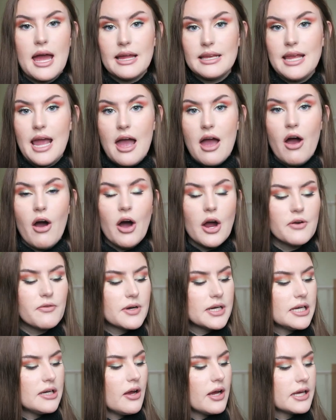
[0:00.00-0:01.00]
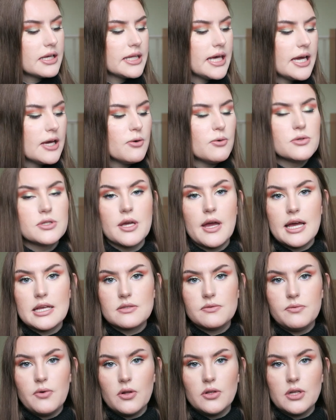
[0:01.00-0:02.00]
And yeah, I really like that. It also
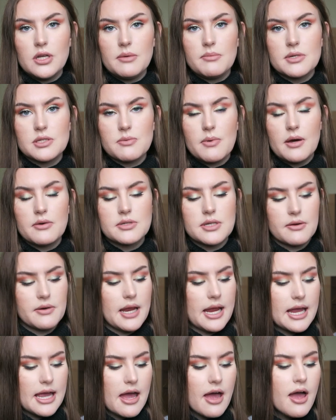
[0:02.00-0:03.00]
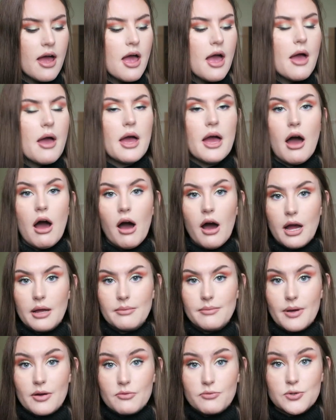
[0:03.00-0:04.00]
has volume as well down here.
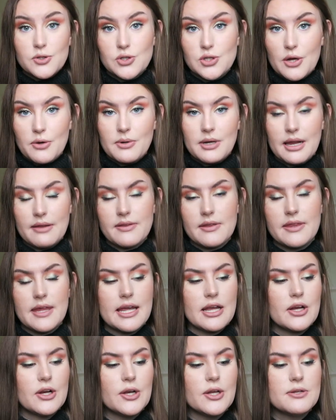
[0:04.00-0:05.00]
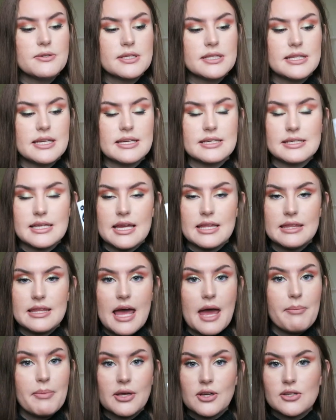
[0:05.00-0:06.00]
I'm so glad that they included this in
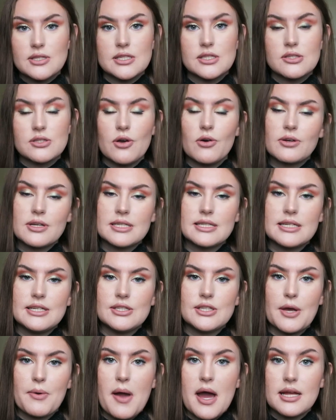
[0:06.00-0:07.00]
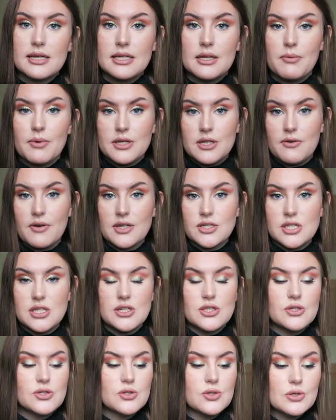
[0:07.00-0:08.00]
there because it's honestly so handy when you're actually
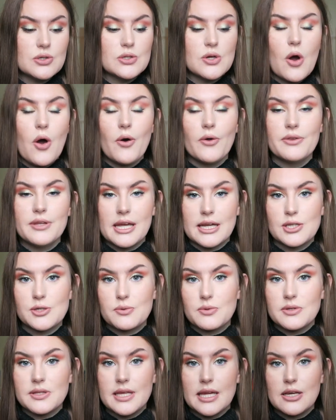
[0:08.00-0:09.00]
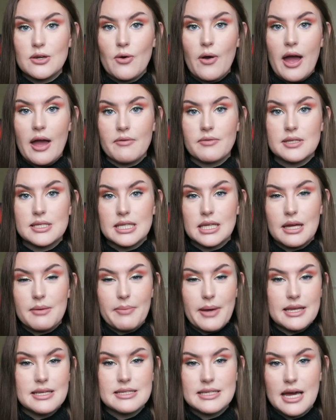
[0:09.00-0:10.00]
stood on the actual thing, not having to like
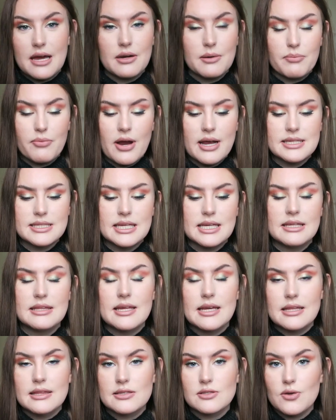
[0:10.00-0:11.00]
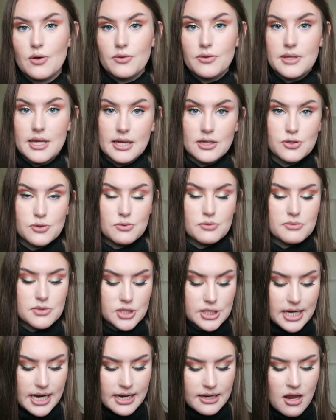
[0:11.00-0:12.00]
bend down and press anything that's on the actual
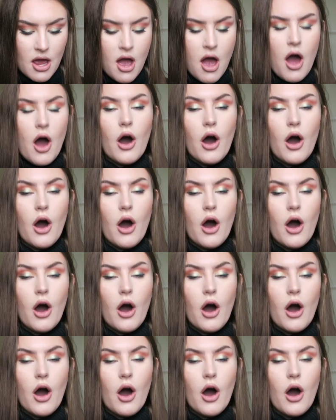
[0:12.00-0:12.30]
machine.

- - - - -

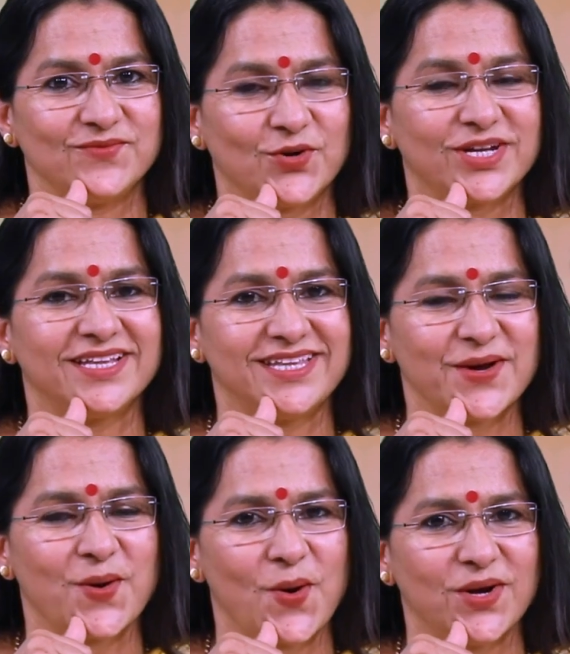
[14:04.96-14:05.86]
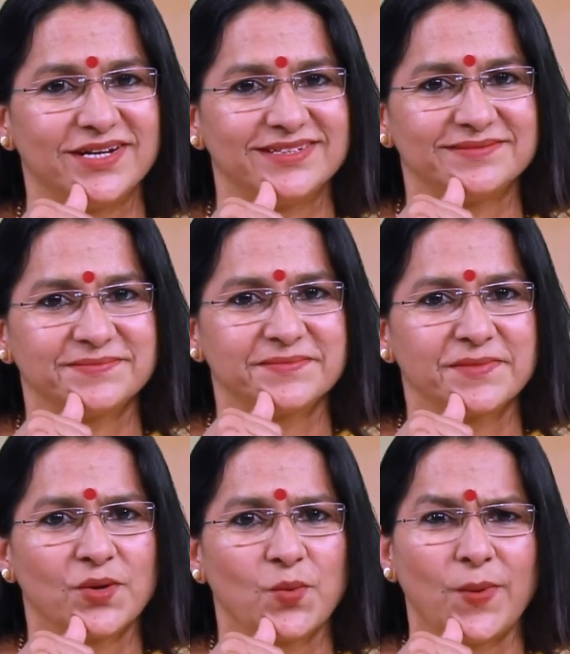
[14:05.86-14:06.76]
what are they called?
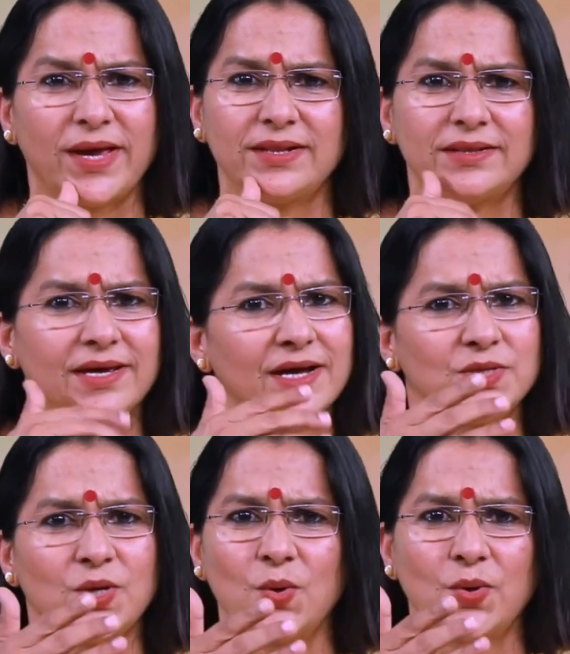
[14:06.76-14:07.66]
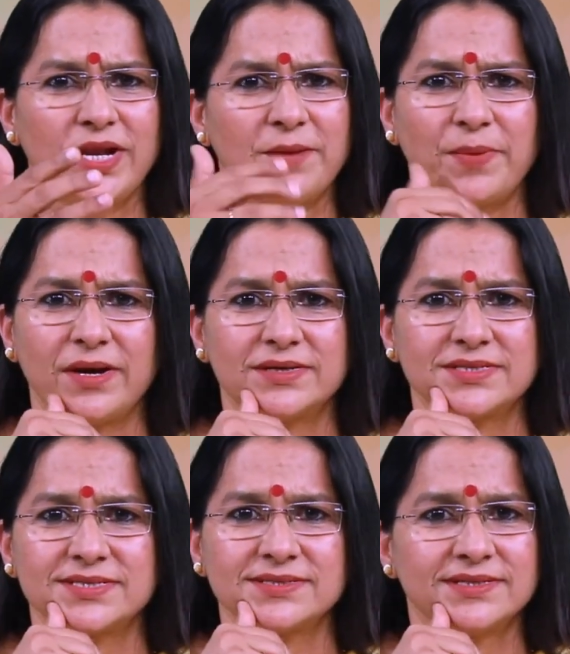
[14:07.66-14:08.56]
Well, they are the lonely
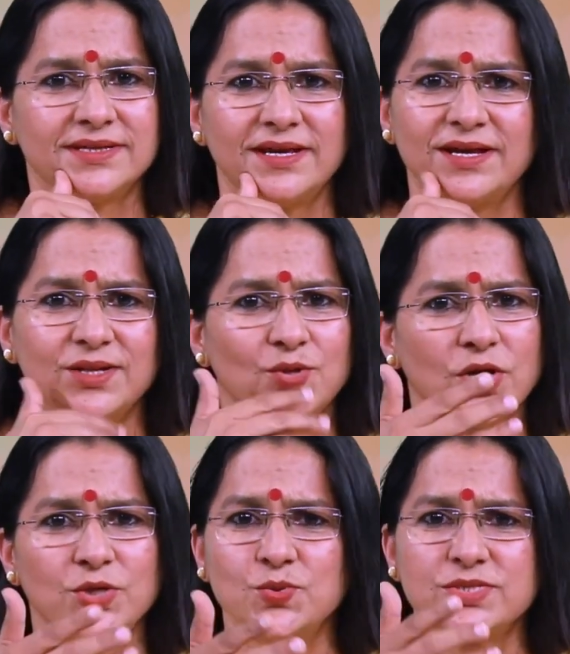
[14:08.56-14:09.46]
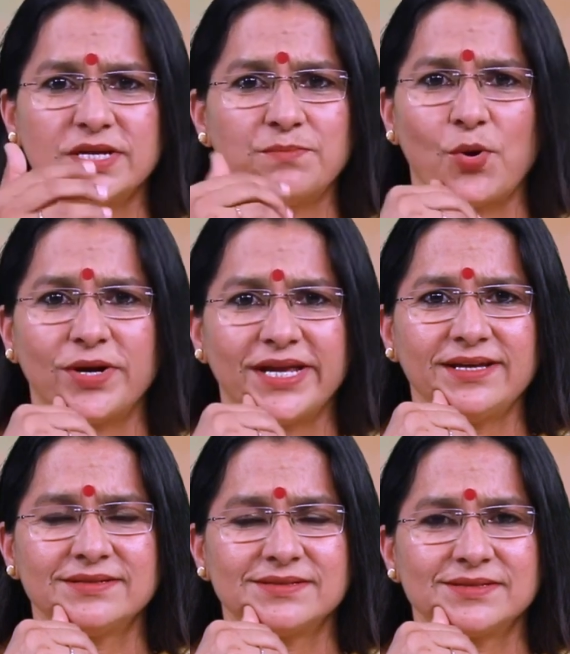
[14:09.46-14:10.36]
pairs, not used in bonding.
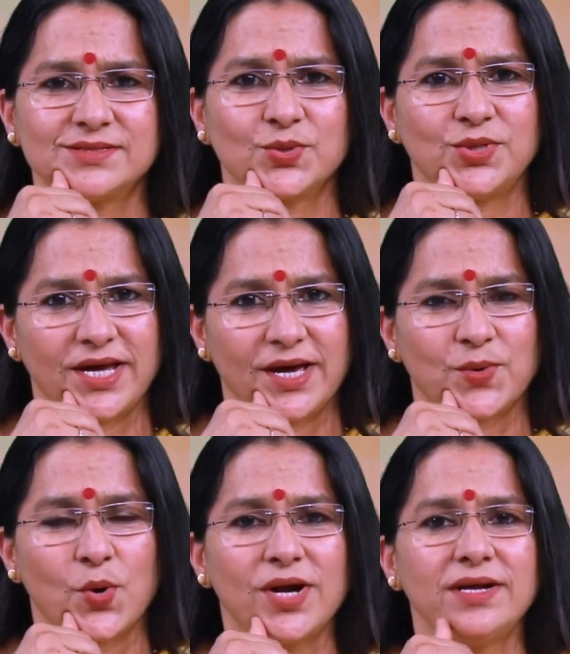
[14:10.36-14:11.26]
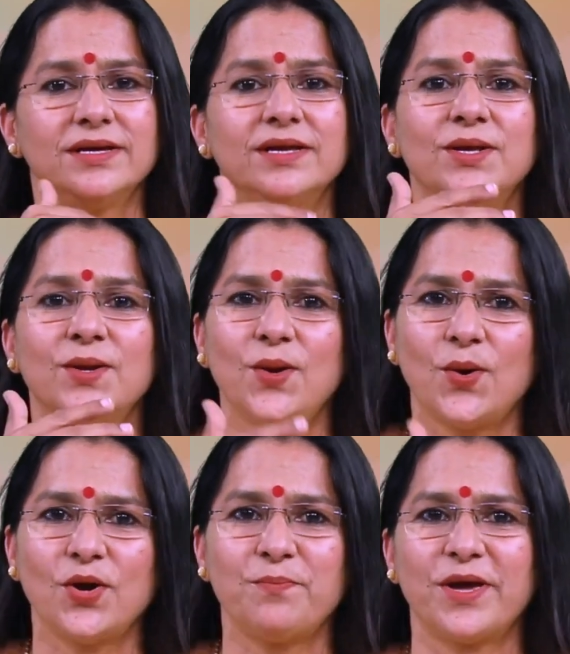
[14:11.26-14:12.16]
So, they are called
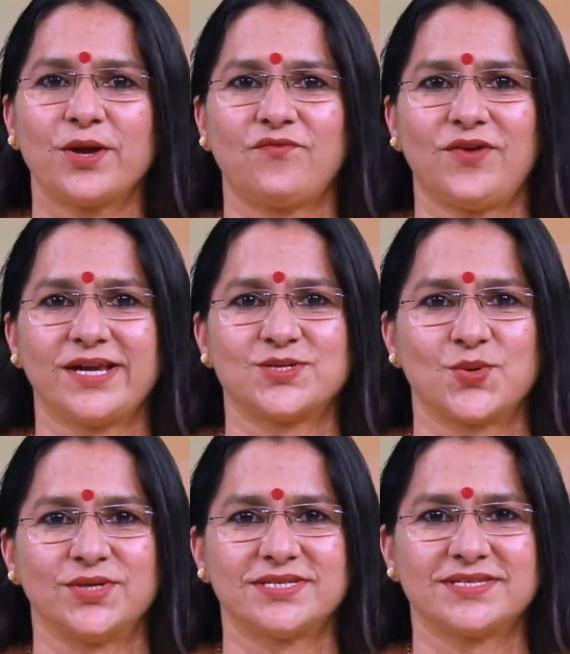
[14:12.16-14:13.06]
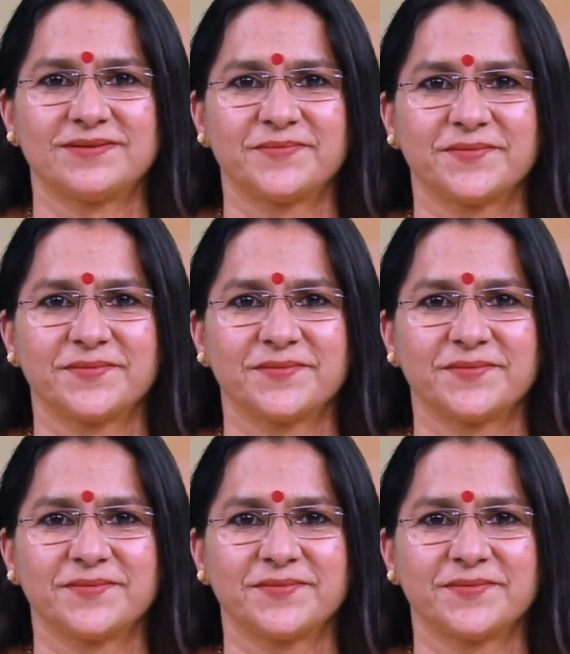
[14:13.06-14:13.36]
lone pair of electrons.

- - - - -

• What is required: Go back to the listing above and reproduce, exactly, the stretch from the line bearing "[0:00.00-0:01.00]" through the line bearing "[0:06.00-0:07.00]", without its pictures.

• Exercise result:
[0:00.00-0:01.00]
[0:01.00-0:02.00]
And yeah, I really like that. It also
[0:02.00-0:03.00]
[0:03.00-0:04.00]
has volume as well down here.
[0:04.00-0:05.00]
[0:05.00-0:06.00]
I'm so glad that they included this in
[0:06.00-0:07.00]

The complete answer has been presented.